The entries are to be output word for word, with the pictures omitted.

EXERCISE INPUTS =>
'''

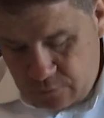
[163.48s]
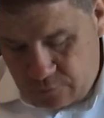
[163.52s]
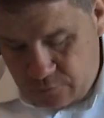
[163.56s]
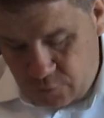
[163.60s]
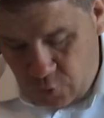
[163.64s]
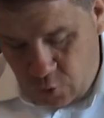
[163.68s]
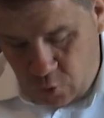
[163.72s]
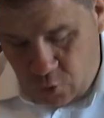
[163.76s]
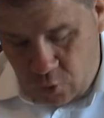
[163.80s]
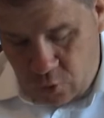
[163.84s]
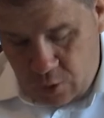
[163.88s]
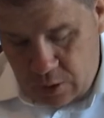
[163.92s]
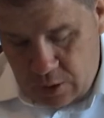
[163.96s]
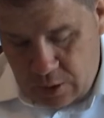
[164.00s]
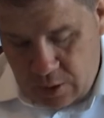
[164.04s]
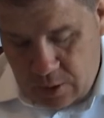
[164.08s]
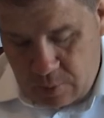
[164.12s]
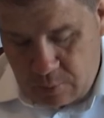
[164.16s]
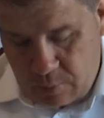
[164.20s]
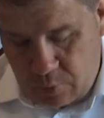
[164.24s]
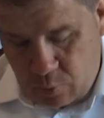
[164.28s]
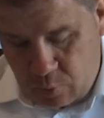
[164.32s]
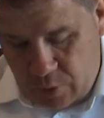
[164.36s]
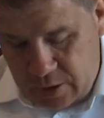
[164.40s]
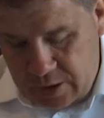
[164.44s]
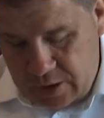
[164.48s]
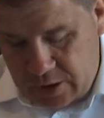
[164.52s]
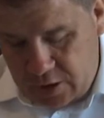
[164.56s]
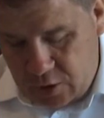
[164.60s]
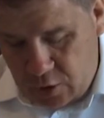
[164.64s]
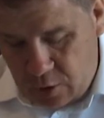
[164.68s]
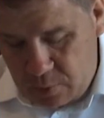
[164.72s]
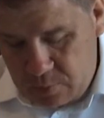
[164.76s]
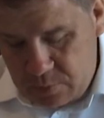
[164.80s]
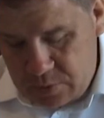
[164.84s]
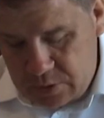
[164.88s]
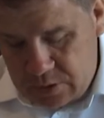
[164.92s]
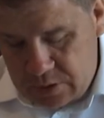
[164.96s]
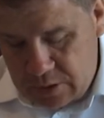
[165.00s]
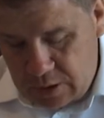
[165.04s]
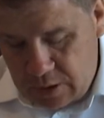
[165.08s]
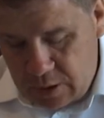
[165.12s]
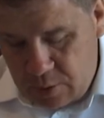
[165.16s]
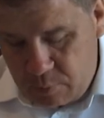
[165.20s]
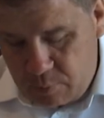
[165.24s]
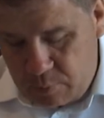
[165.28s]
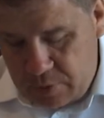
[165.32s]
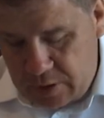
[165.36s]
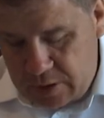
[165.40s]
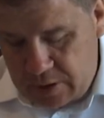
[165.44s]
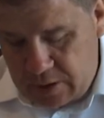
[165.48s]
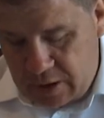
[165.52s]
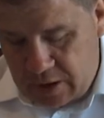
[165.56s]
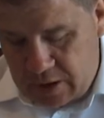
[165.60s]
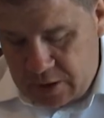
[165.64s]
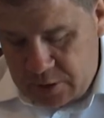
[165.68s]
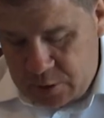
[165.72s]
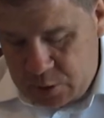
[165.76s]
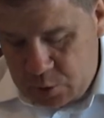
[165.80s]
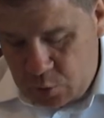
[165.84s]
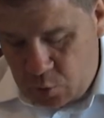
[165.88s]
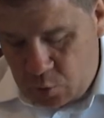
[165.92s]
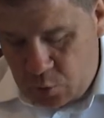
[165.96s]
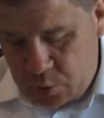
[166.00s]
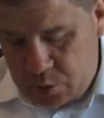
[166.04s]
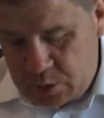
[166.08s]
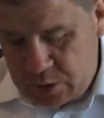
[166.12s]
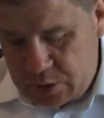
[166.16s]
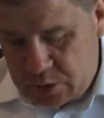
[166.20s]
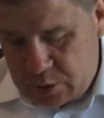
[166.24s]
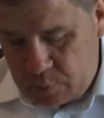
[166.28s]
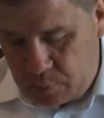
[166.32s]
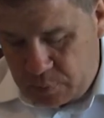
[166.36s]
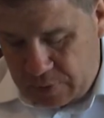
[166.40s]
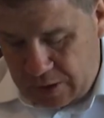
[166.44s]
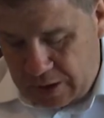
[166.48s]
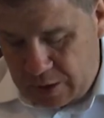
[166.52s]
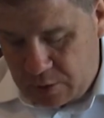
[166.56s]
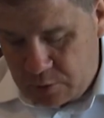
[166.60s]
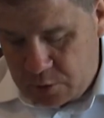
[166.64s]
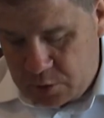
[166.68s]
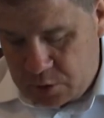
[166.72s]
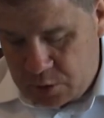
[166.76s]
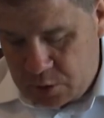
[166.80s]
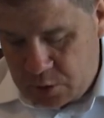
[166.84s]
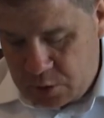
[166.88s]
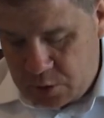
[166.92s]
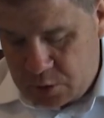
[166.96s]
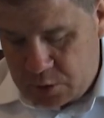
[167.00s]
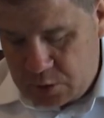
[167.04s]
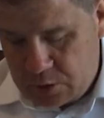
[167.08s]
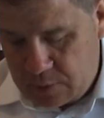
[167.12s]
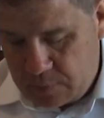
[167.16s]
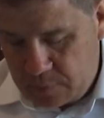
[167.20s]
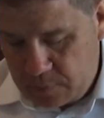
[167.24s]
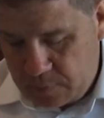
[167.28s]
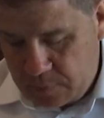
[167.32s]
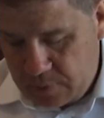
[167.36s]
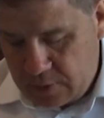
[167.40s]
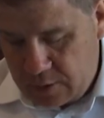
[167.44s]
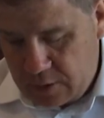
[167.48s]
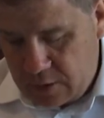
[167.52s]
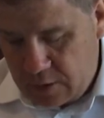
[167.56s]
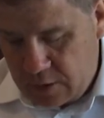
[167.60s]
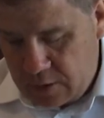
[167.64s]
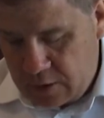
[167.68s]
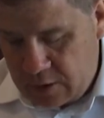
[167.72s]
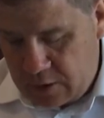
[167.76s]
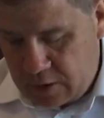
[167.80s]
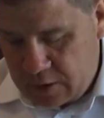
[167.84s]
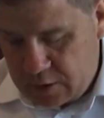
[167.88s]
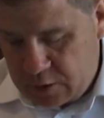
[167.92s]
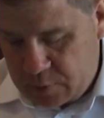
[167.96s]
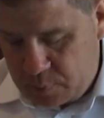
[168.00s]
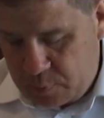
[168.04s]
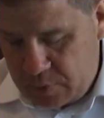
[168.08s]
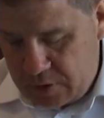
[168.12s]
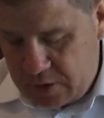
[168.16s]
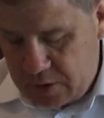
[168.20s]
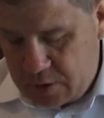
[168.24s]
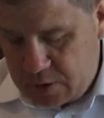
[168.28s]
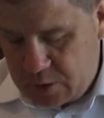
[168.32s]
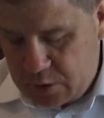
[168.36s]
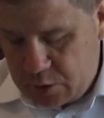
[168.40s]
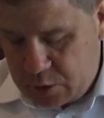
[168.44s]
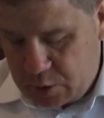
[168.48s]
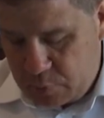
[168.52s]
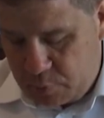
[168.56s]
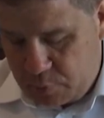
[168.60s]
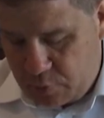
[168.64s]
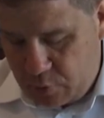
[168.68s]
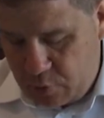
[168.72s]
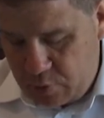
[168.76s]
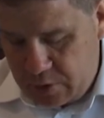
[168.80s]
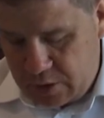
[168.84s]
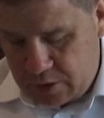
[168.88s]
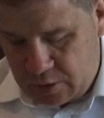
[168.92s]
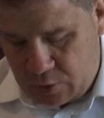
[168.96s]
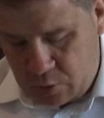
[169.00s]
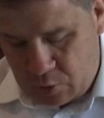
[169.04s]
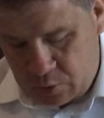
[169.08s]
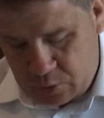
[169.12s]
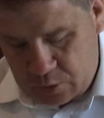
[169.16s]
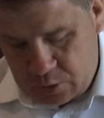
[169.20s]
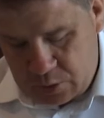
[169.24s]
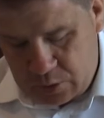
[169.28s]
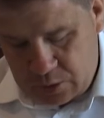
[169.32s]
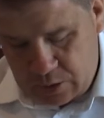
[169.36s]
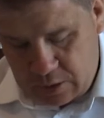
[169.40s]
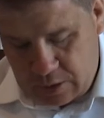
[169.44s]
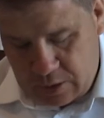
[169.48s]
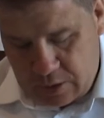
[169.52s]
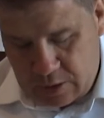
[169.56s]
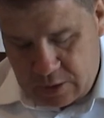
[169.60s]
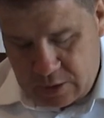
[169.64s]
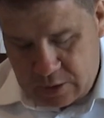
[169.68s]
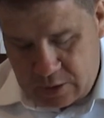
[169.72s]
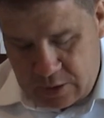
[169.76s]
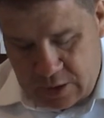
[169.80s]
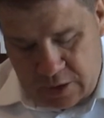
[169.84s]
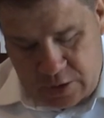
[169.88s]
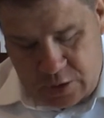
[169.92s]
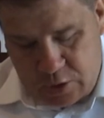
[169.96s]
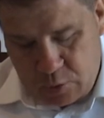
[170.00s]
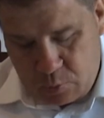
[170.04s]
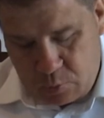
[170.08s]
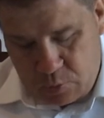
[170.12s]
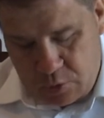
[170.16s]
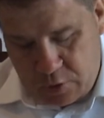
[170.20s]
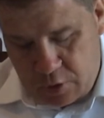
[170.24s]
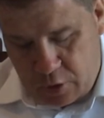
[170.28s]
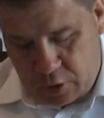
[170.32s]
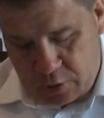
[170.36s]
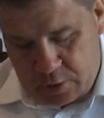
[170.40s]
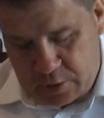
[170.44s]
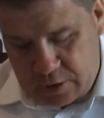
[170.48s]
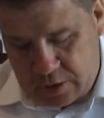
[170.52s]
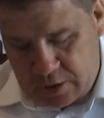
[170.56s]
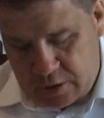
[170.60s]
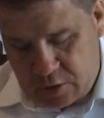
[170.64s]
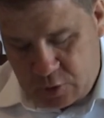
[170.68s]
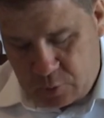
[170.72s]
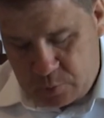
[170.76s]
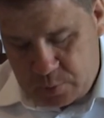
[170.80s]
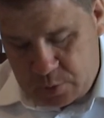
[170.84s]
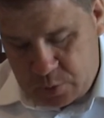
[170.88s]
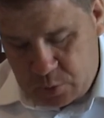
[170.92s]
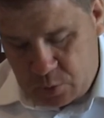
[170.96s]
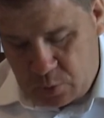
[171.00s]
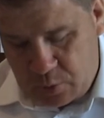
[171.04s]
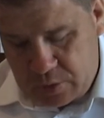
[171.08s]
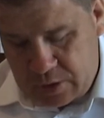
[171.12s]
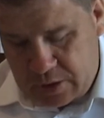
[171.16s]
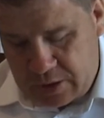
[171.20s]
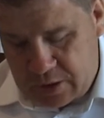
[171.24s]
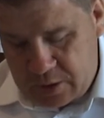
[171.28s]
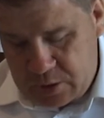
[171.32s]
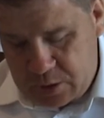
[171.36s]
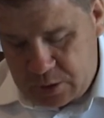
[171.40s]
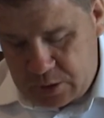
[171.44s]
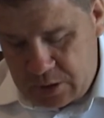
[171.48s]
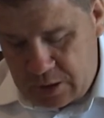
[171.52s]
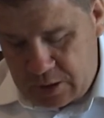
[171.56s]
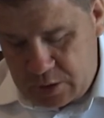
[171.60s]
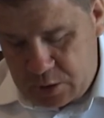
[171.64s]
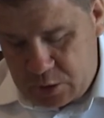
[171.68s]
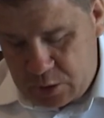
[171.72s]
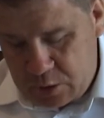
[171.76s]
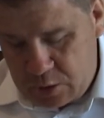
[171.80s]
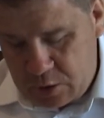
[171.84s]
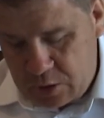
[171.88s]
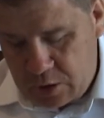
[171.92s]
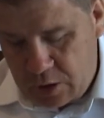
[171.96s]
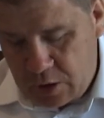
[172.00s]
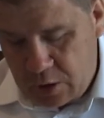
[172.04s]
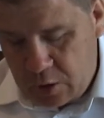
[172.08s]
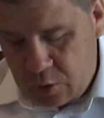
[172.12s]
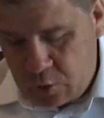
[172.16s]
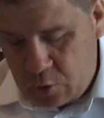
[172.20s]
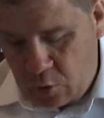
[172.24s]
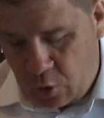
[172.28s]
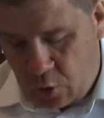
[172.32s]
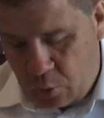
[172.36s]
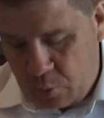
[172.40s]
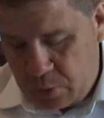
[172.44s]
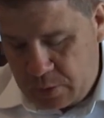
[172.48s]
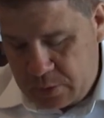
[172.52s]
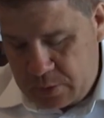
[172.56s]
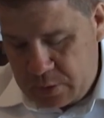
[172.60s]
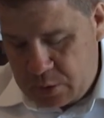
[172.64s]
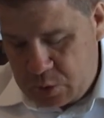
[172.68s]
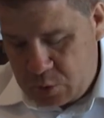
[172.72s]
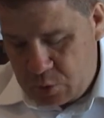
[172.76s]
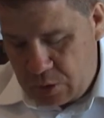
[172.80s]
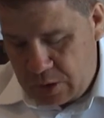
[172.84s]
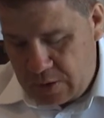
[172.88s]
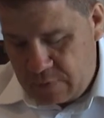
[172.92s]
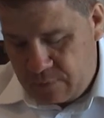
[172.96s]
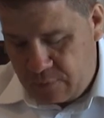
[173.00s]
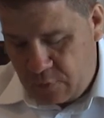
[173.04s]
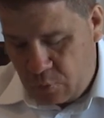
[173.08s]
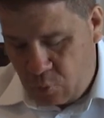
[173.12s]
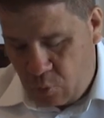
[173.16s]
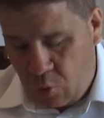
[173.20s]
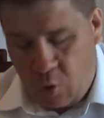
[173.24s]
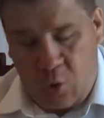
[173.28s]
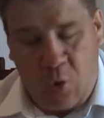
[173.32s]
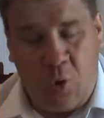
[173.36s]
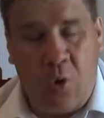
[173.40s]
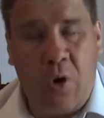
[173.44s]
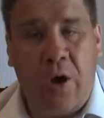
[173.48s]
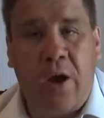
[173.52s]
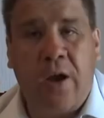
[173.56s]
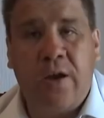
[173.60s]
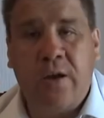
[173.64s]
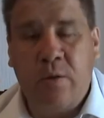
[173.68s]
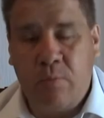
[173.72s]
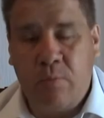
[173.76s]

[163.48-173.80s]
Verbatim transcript: 4, but when he comes, beat our swords into plowshares and our spears into pruning hooks. Nation will not take up sword against nation, nor will they train for war any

'''

EXERCISE RESULT =>
[163.48s]
[163.52s]
[163.56s]
[163.60s]
[163.64s]
[163.68s]
[163.72s]
[163.76s]
[163.80s]
[163.84s]
[163.88s]
[163.92s]
[163.96s]
[164.00s]
[164.04s]
[164.08s]
[164.12s]
[164.16s]
[164.20s]
[164.24s]
[164.28s]
[164.32s]
[164.36s]
[164.40s]
[164.44s]
[164.48s]
[164.52s]
[164.56s]
[164.60s]
[164.64s]
[164.68s]
[164.72s]
[164.76s]
[164.80s]
[164.84s]
[164.88s]
[164.92s]
[164.96s]
[165.00s]
[165.04s]
[165.08s]
[165.12s]
[165.16s]
[165.20s]
[165.24s]
[165.28s]
[165.32s]
[165.36s]
[165.40s]
[165.44s]
[165.48s]
[165.52s]
[165.56s]
[165.60s]
[165.64s]
[165.68s]
[165.72s]
[165.76s]
[165.80s]
[165.84s]
[165.88s]
[165.92s]
[165.96s]
[166.00s]
[166.04s]
[166.08s]
[166.12s]
[166.16s]
[166.20s]
[166.24s]
[166.28s]
[166.32s]
[166.36s]
[166.40s]
[166.44s]
[166.48s]
[166.52s]
[166.56s]
[166.60s]
[166.64s]
[166.68s]
[166.72s]
[166.76s]
[166.80s]
[166.84s]
[166.88s]
[166.92s]
[166.96s]
[167.00s]
[167.04s]
[167.08s]
[167.12s]
[167.16s]
[167.20s]
[167.24s]
[167.28s]
[167.32s]
[167.36s]
[167.40s]
[167.44s]
[167.48s]
[167.52s]
[167.56s]
[167.60s]
[167.64s]
[167.68s]
[167.72s]
[167.76s]
[167.80s]
[167.84s]
[167.88s]
[167.92s]
[167.96s]
[168.00s]
[168.04s]
[168.08s]
[168.12s]
[168.16s]
[168.20s]
[168.24s]
[168.28s]
[168.32s]
[168.36s]
[168.40s]
[168.44s]
[168.48s]
[168.52s]
[168.56s]
[168.60s]
[168.64s]
[168.68s]
[168.72s]
[168.76s]
[168.80s]
[168.84s]
[168.88s]
[168.92s]
[168.96s]
[169.00s]
[169.04s]
[169.08s]
[169.12s]
[169.16s]
[169.20s]
[169.24s]
[169.28s]
[169.32s]
[169.36s]
[169.40s]
[169.44s]
[169.48s]
[169.52s]
[169.56s]
[169.60s]
[169.64s]
[169.68s]
[169.72s]
[169.76s]
[169.80s]
[169.84s]
[169.88s]
[169.92s]
[169.96s]
[170.00s]
[170.04s]
[170.08s]
[170.12s]
[170.16s]
[170.20s]
[170.24s]
[170.28s]
[170.32s]
[170.36s]
[170.40s]
[170.44s]
[170.48s]
[170.52s]
[170.56s]
[170.60s]
[170.64s]
[170.68s]
[170.72s]
[170.76s]
[170.80s]
[170.84s]
[170.88s]
[170.92s]
[170.96s]
[171.00s]
[171.04s]
[171.08s]
[171.12s]
[171.16s]
[171.20s]
[171.24s]
[171.28s]
[171.32s]
[171.36s]
[171.40s]
[171.44s]
[171.48s]
[171.52s]
[171.56s]
[171.60s]
[171.64s]
[171.68s]
[171.72s]
[171.76s]
[171.80s]
[171.84s]
[171.88s]
[171.92s]
[171.96s]
[172.00s]
[172.04s]
[172.08s]
[172.12s]
[172.16s]
[172.20s]
[172.24s]
[172.28s]
[172.32s]
[172.36s]
[172.40s]
[172.44s]
[172.48s]
[172.52s]
[172.56s]
[172.60s]
[172.64s]
[172.68s]
[172.72s]
[172.76s]
[172.80s]
[172.84s]
[172.88s]
[172.92s]
[172.96s]
[173.00s]
[173.04s]
[173.08s]
[173.12s]
[173.16s]
[173.20s]
[173.24s]
[173.28s]
[173.32s]
[173.36s]
[173.40s]
[173.44s]
[173.48s]
[173.52s]
[173.56s]
[173.60s]
[173.64s]
[173.68s]
[173.72s]
[173.76s]

[163.48-173.80s]
Verbatim transcript: 4, but when he comes, beat our swords into plowshares and our spears into pruning hooks. Nation will not take up sword against nation, nor will they train for war any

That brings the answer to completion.